- **What this task involves**: Leaving out the pictures, please retype each record exactly.

--- START ---

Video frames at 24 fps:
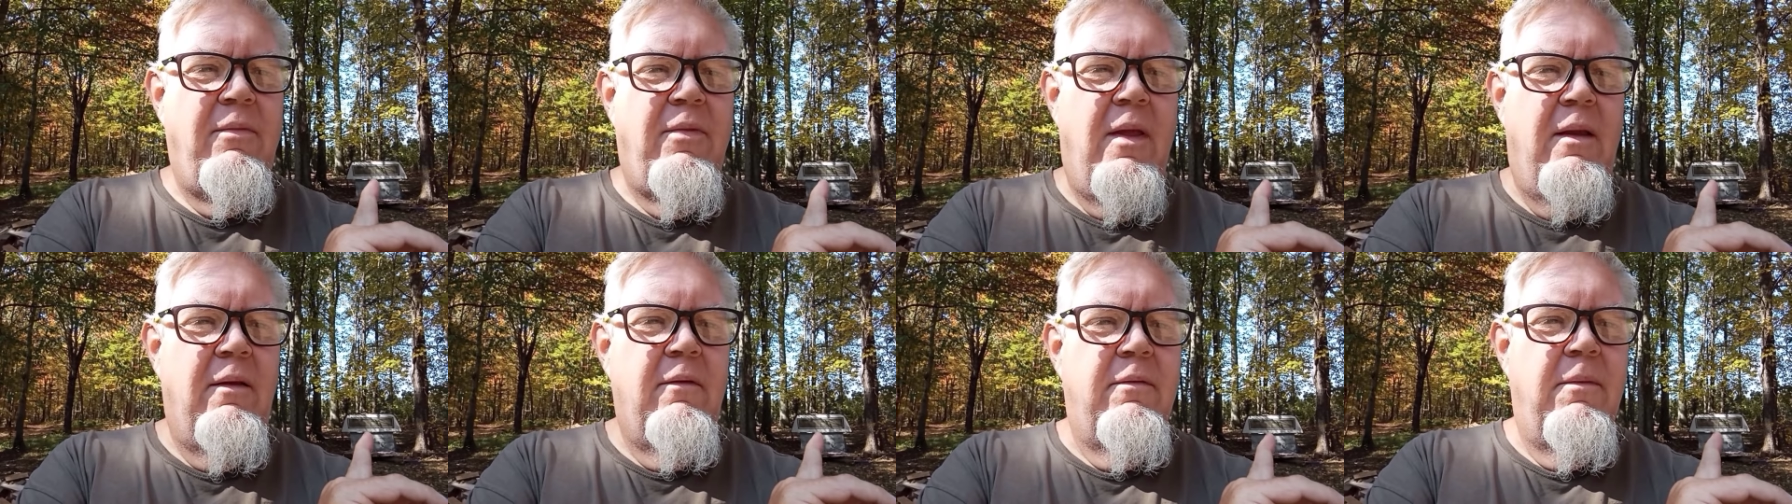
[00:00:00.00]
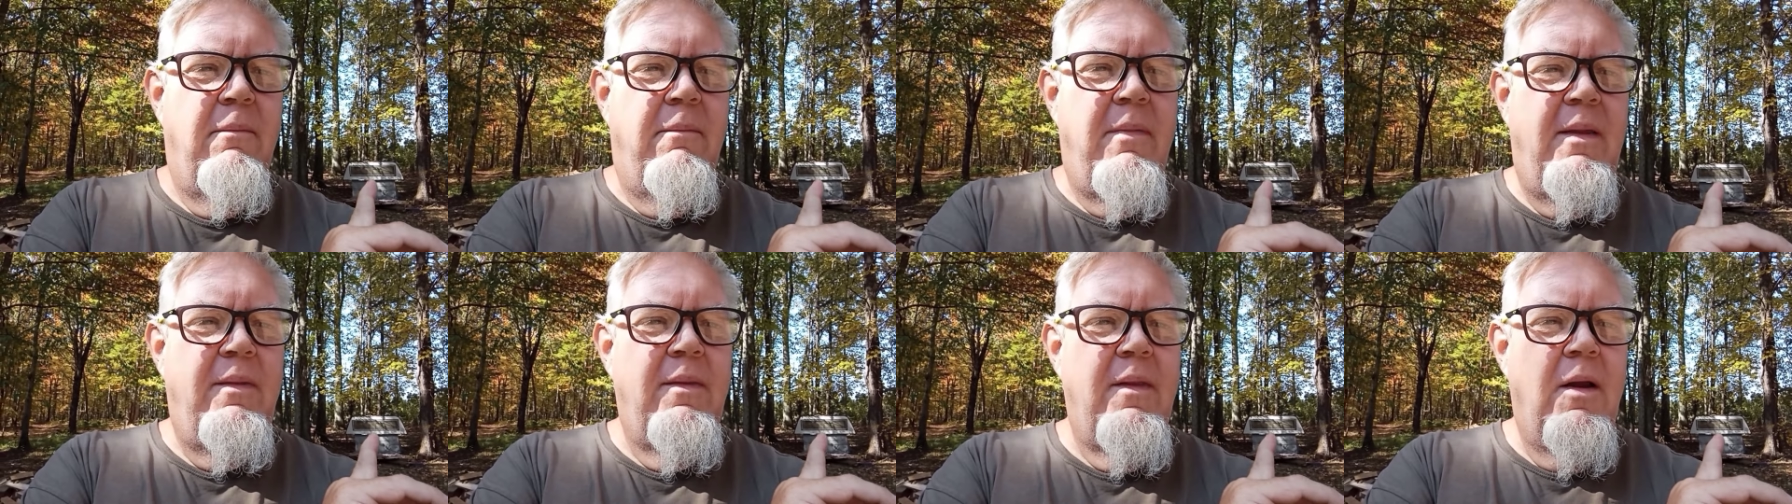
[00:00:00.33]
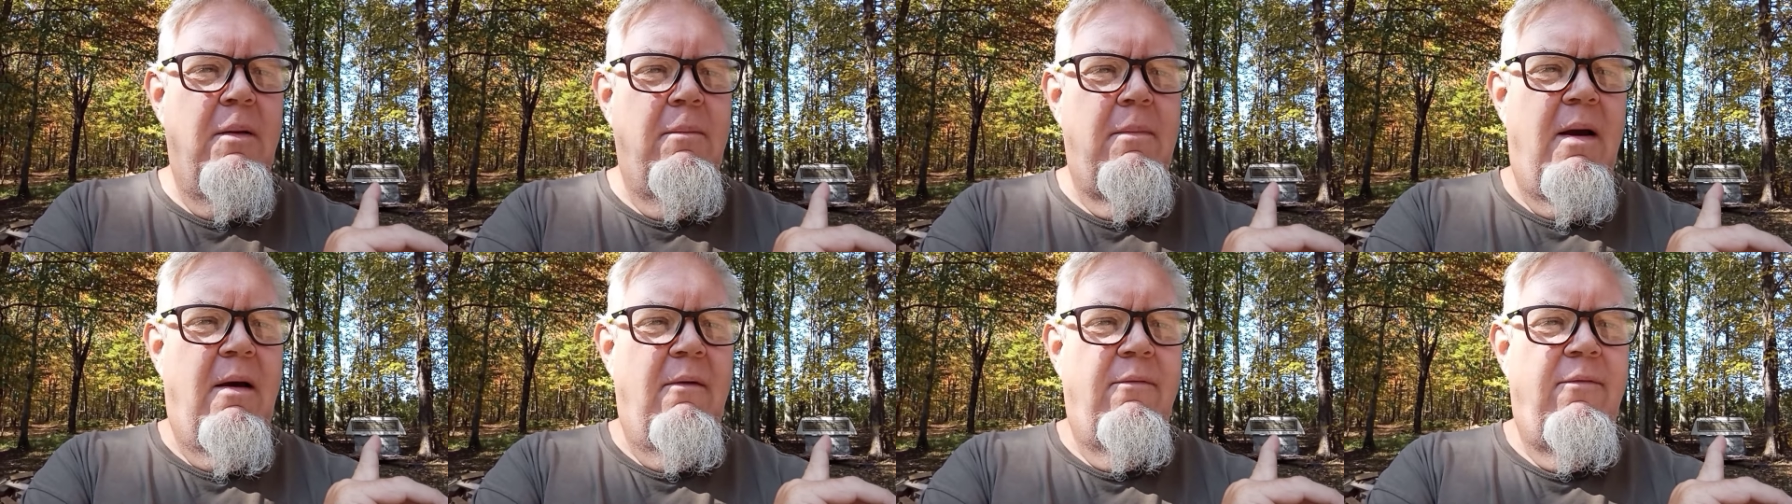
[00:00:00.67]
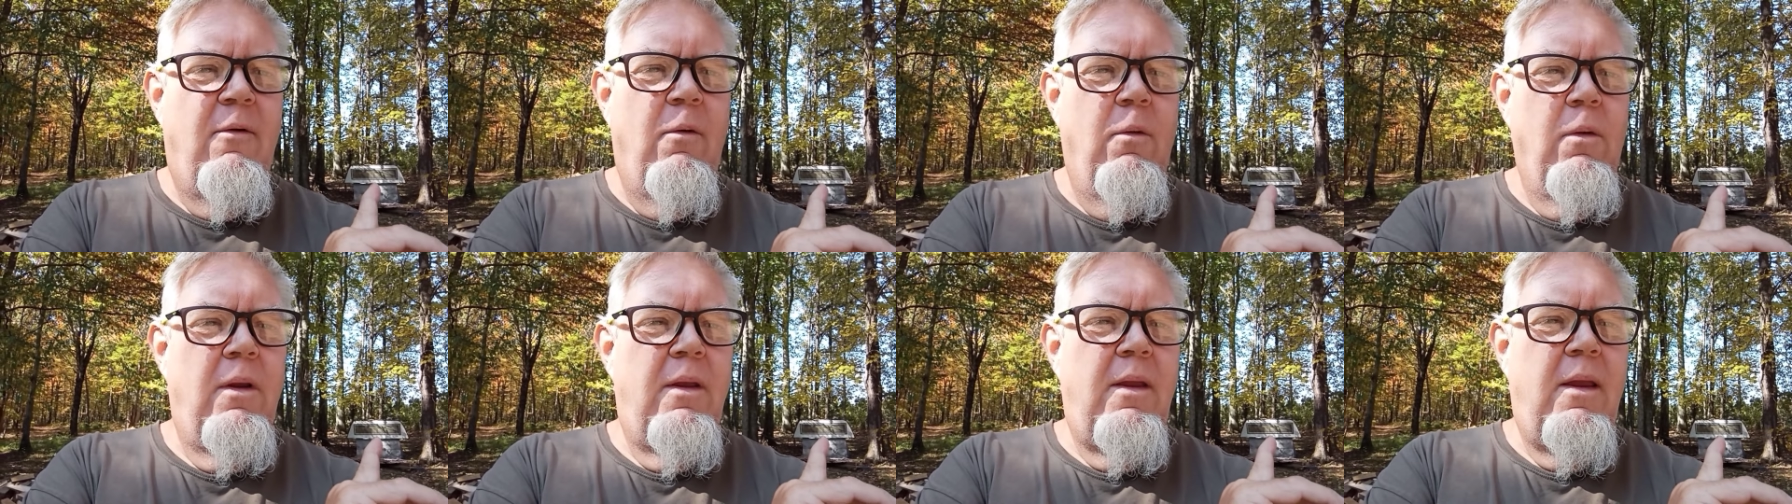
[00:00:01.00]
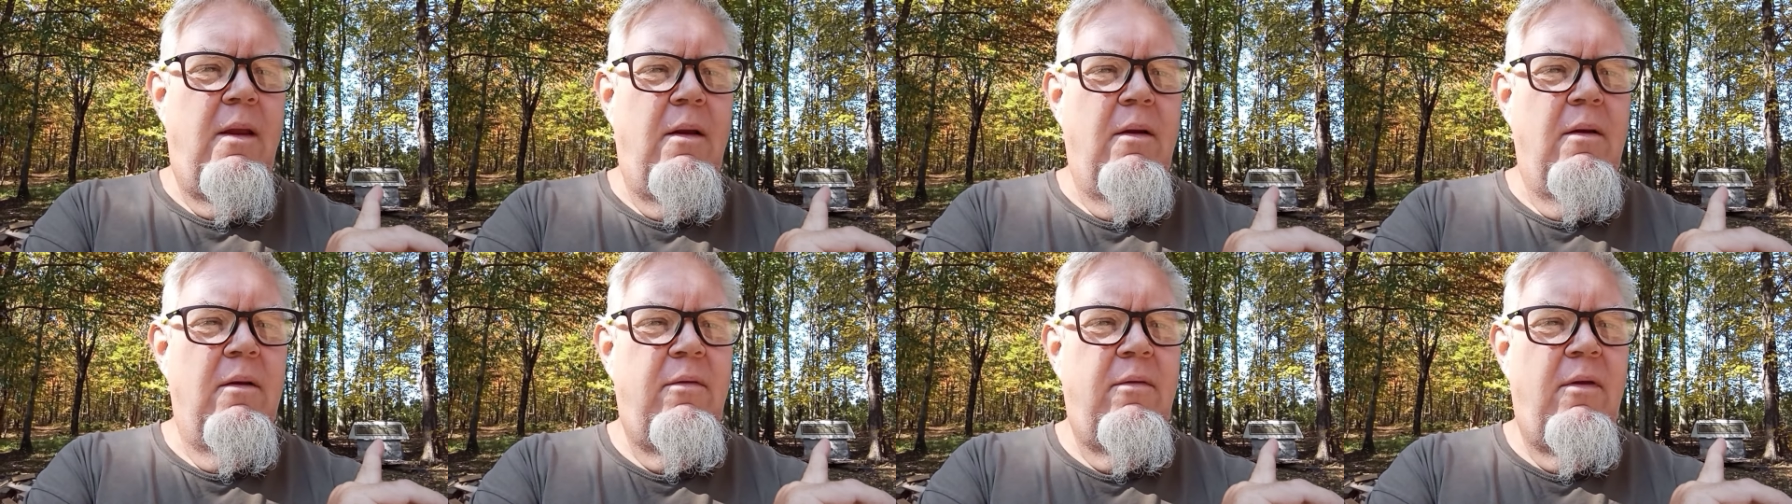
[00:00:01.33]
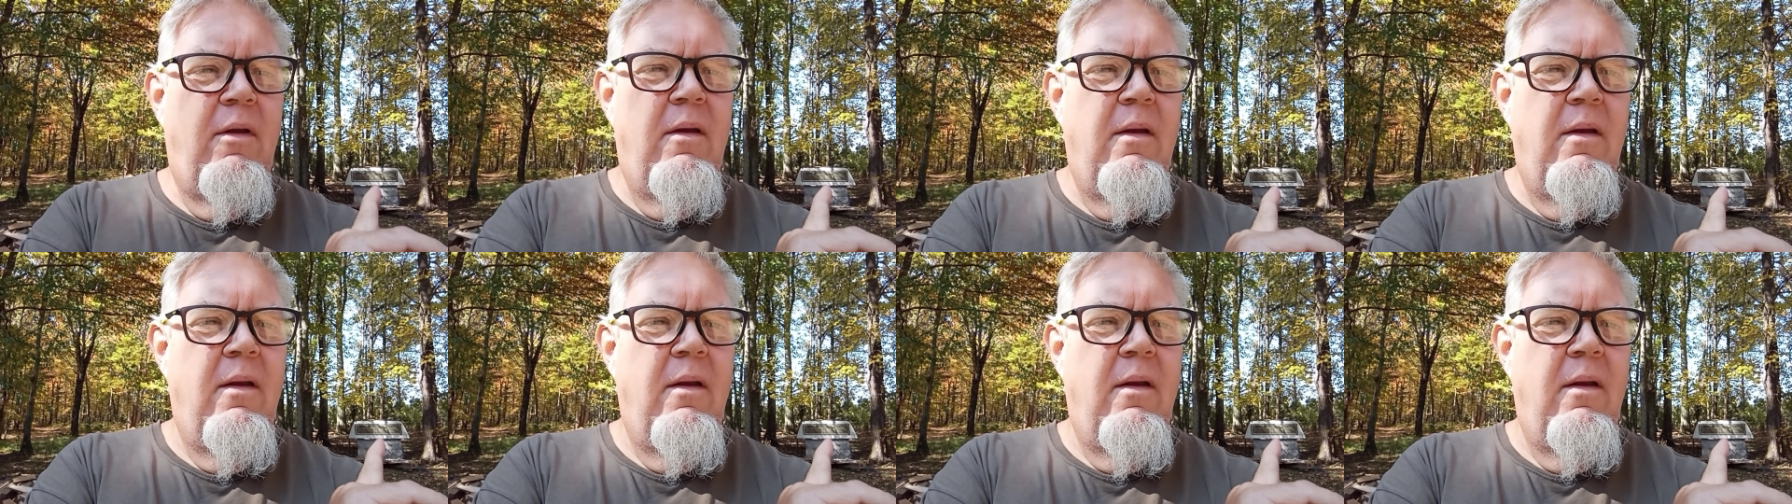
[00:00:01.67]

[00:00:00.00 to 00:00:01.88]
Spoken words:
thing's been there about 4 years.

--- END ---

- **Answer to this exercise**:
Video frames at 24 fps:
[00:00:00.00]
[00:00:00.33]
[00:00:00.67]
[00:00:01.00]
[00:00:01.33]
[00:00:01.67]

[00:00:00.00 to 00:00:01.88]
Spoken words:
thing's been there about 4 years.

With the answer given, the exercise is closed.